● Stored items
►

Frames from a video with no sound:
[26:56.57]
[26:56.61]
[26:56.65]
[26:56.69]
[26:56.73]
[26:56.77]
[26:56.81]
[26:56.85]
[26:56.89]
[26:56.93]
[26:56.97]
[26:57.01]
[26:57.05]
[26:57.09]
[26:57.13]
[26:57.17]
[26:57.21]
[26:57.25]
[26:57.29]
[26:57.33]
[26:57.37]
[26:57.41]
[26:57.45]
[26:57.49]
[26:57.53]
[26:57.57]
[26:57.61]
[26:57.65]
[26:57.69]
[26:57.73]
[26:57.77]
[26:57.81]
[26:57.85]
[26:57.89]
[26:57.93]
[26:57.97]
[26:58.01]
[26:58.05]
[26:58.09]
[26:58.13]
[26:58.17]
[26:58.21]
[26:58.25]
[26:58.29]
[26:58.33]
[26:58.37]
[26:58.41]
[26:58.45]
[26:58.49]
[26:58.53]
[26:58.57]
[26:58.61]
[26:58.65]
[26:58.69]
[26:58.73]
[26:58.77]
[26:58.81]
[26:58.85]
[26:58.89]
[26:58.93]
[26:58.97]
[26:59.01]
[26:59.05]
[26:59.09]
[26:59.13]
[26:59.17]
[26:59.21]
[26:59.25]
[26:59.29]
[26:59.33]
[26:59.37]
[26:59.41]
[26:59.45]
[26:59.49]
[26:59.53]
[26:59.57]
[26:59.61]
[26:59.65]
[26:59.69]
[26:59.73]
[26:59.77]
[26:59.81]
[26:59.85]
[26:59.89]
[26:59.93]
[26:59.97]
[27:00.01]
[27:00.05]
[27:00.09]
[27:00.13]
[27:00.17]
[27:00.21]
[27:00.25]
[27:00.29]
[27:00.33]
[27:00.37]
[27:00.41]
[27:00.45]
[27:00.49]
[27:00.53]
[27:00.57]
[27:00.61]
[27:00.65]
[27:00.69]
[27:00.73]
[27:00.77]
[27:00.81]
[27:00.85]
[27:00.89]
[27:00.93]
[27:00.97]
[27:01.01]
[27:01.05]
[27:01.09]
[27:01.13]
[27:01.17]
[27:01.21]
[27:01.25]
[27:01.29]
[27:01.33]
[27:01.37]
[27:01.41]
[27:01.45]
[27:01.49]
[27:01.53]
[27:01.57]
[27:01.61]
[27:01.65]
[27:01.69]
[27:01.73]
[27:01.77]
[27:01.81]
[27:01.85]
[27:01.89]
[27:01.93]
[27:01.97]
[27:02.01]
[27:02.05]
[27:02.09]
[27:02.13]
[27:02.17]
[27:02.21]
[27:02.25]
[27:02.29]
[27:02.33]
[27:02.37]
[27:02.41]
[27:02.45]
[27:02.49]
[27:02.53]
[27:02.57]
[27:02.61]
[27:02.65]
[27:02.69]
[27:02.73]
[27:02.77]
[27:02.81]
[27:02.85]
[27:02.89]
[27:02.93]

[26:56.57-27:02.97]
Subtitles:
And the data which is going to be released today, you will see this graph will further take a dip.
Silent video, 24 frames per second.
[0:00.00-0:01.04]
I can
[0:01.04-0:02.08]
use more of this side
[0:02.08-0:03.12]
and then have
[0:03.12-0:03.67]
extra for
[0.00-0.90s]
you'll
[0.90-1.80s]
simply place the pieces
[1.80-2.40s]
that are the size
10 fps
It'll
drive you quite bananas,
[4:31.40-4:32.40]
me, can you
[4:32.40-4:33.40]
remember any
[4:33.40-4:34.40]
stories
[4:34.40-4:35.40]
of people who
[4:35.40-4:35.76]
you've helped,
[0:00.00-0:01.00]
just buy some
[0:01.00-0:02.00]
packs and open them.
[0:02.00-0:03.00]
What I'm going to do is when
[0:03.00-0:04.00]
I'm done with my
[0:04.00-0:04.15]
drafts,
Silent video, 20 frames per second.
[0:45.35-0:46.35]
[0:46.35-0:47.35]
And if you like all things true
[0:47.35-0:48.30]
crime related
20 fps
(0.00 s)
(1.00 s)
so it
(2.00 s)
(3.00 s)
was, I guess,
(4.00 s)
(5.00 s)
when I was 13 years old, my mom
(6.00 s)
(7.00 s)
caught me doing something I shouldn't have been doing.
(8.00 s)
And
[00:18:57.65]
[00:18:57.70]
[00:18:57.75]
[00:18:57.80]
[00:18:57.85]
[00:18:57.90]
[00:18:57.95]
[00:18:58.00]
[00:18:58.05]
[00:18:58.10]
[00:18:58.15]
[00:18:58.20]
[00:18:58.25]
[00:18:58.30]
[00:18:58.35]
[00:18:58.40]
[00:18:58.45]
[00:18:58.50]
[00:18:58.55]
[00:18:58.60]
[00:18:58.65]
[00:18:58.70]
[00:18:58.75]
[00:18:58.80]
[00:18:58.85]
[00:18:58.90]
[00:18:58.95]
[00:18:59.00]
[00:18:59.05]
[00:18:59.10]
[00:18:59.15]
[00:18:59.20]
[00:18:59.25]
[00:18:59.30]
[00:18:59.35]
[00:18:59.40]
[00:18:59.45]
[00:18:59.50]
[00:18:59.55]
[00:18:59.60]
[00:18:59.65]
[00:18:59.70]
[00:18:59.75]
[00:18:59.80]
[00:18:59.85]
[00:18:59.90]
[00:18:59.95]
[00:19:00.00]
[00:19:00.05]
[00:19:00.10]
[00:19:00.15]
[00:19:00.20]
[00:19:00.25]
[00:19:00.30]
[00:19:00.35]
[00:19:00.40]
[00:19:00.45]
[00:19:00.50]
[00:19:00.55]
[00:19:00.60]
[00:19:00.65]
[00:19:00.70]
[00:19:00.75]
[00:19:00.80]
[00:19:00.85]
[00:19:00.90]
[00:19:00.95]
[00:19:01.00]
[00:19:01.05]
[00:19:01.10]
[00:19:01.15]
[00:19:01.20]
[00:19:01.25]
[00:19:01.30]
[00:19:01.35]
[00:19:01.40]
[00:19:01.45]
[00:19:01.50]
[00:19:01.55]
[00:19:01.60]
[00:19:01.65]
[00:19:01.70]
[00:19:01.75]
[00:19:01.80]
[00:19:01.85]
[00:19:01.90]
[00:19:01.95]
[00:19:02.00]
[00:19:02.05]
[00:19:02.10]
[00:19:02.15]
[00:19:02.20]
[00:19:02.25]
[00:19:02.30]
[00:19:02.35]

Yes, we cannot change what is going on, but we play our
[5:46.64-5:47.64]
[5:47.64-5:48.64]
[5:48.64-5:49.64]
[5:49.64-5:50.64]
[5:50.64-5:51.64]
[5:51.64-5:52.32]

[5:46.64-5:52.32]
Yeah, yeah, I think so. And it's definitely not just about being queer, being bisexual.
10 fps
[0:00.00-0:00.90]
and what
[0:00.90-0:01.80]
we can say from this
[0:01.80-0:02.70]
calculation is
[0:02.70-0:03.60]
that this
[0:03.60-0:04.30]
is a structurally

◄

Transcribe the lines above precisely, keeping each one unchanged.

● REPLY TO THE TASK
Frames from a video with no sound:
[26:56.57]
[26:56.61]
[26:56.65]
[26:56.69]
[26:56.73]
[26:56.77]
[26:56.81]
[26:56.85]
[26:56.89]
[26:56.93]
[26:56.97]
[26:57.01]
[26:57.05]
[26:57.09]
[26:57.13]
[26:57.17]
[26:57.21]
[26:57.25]
[26:57.29]
[26:57.33]
[26:57.37]
[26:57.41]
[26:57.45]
[26:57.49]
[26:57.53]
[26:57.57]
[26:57.61]
[26:57.65]
[26:57.69]
[26:57.73]
[26:57.77]
[26:57.81]
[26:57.85]
[26:57.89]
[26:57.93]
[26:57.97]
[26:58.01]
[26:58.05]
[26:58.09]
[26:58.13]
[26:58.17]
[26:58.21]
[26:58.25]
[26:58.29]
[26:58.33]
[26:58.37]
[26:58.41]
[26:58.45]
[26:58.49]
[26:58.53]
[26:58.57]
[26:58.61]
[26:58.65]
[26:58.69]
[26:58.73]
[26:58.77]
[26:58.81]
[26:58.85]
[26:58.89]
[26:58.93]
[26:58.97]
[26:59.01]
[26:59.05]
[26:59.09]
[26:59.13]
[26:59.17]
[26:59.21]
[26:59.25]
[26:59.29]
[26:59.33]
[26:59.37]
[26:59.41]
[26:59.45]
[26:59.49]
[26:59.53]
[26:59.57]
[26:59.61]
[26:59.65]
[26:59.69]
[26:59.73]
[26:59.77]
[26:59.81]
[26:59.85]
[26:59.89]
[26:59.93]
[26:59.97]
[27:00.01]
[27:00.05]
[27:00.09]
[27:00.13]
[27:00.17]
[27:00.21]
[27:00.25]
[27:00.29]
[27:00.33]
[27:00.37]
[27:00.41]
[27:00.45]
[27:00.49]
[27:00.53]
[27:00.57]
[27:00.61]
[27:00.65]
[27:00.69]
[27:00.73]
[27:00.77]
[27:00.81]
[27:00.85]
[27:00.89]
[27:00.93]
[27:00.97]
[27:01.01]
[27:01.05]
[27:01.09]
[27:01.13]
[27:01.17]
[27:01.21]
[27:01.25]
[27:01.29]
[27:01.33]
[27:01.37]
[27:01.41]
[27:01.45]
[27:01.49]
[27:01.53]
[27:01.57]
[27:01.61]
[27:01.65]
[27:01.69]
[27:01.73]
[27:01.77]
[27:01.81]
[27:01.85]
[27:01.89]
[27:01.93]
[27:01.97]
[27:02.01]
[27:02.05]
[27:02.09]
[27:02.13]
[27:02.17]
[27:02.21]
[27:02.25]
[27:02.29]
[27:02.33]
[27:02.37]
[27:02.41]
[27:02.45]
[27:02.49]
[27:02.53]
[27:02.57]
[27:02.61]
[27:02.65]
[27:02.69]
[27:02.73]
[27:02.77]
[27:02.81]
[27:02.85]
[27:02.89]
[27:02.93]

[26:56.57-27:02.97]
Subtitles:
And the data which is going to be released today, you will see this graph will further take a dip.
Silent video, 24 frames per second.
[0:00.00-0:01.04]
I can
[0:01.04-0:02.08]
use more of this side
[0:02.08-0:03.12]
and then have
[0:03.12-0:03.67]
extra for
[0.00-0.90s]
you'll
[0.90-1.80s]
simply place the pieces
[1.80-2.40s]
that are the size
10 fps
It'll
drive you quite bananas,
[4:31.40-4:32.40]
me, can you
[4:32.40-4:33.40]
remember any
[4:33.40-4:34.40]
stories
[4:34.40-4:35.40]
of people who
[4:35.40-4:35.76]
you've helped,
[0:00.00-0:01.00]
just buy some
[0:01.00-0:02.00]
packs and open them.
[0:02.00-0:03.00]
What I'm going to do is when
[0:03.00-0:04.00]
I'm done with my
[0:04.00-0:04.15]
drafts,
Silent video, 20 frames per second.
[0:45.35-0:46.35]
[0:46.35-0:47.35]
And if you like all things true
[0:47.35-0:48.30]
crime related
20 fps
(0.00 s)
(1.00 s)
so it
(2.00 s)
(3.00 s)
was, I guess,
(4.00 s)
(5.00 s)
when I was 13 years old, my mom
(6.00 s)
(7.00 s)
caught me doing something I shouldn't have been doing.
(8.00 s)
And
[00:18:57.65]
[00:18:57.70]
[00:18:57.75]
[00:18:57.80]
[00:18:57.85]
[00:18:57.90]
[00:18:57.95]
[00:18:58.00]
[00:18:58.05]
[00:18:58.10]
[00:18:58.15]
[00:18:58.20]
[00:18:58.25]
[00:18:58.30]
[00:18:58.35]
[00:18:58.40]
[00:18:58.45]
[00:18:58.50]
[00:18:58.55]
[00:18:58.60]
[00:18:58.65]
[00:18:58.70]
[00:18:58.75]
[00:18:58.80]
[00:18:58.85]
[00:18:58.90]
[00:18:58.95]
[00:18:59.00]
[00:18:59.05]
[00:18:59.10]
[00:18:59.15]
[00:18:59.20]
[00:18:59.25]
[00:18:59.30]
[00:18:59.35]
[00:18:59.40]
[00:18:59.45]
[00:18:59.50]
[00:18:59.55]
[00:18:59.60]
[00:18:59.65]
[00:18:59.70]
[00:18:59.75]
[00:18:59.80]
[00:18:59.85]
[00:18:59.90]
[00:18:59.95]
[00:19:00.00]
[00:19:00.05]
[00:19:00.10]
[00:19:00.15]
[00:19:00.20]
[00:19:00.25]
[00:19:00.30]
[00:19:00.35]
[00:19:00.40]
[00:19:00.45]
[00:19:00.50]
[00:19:00.55]
[00:19:00.60]
[00:19:00.65]
[00:19:00.70]
[00:19:00.75]
[00:19:00.80]
[00:19:00.85]
[00:19:00.90]
[00:19:00.95]
[00:19:01.00]
[00:19:01.05]
[00:19:01.10]
[00:19:01.15]
[00:19:01.20]
[00:19:01.25]
[00:19:01.30]
[00:19:01.35]
[00:19:01.40]
[00:19:01.45]
[00:19:01.50]
[00:19:01.55]
[00:19:01.60]
[00:19:01.65]
[00:19:01.70]
[00:19:01.75]
[00:19:01.80]
[00:19:01.85]
[00:19:01.90]
[00:19:01.95]
[00:19:02.00]
[00:19:02.05]
[00:19:02.10]
[00:19:02.15]
[00:19:02.20]
[00:19:02.25]
[00:19:02.30]
[00:19:02.35]

Yes, we cannot change what is going on, but we play our
[5:46.64-5:47.64]
[5:47.64-5:48.64]
[5:48.64-5:49.64]
[5:49.64-5:50.64]
[5:50.64-5:51.64]
[5:51.64-5:52.32]

[5:46.64-5:52.32]
Yeah, yeah, I think so. And it's definitely not just about being queer, being bisexual.
10 fps
[0:00.00-0:00.90]
and what
[0:00.90-0:01.80]
we can say from this
[0:01.80-0:02.70]
calculation is
[0:02.70-0:03.60]
that this
[0:03.60-0:04.30]
is a structurally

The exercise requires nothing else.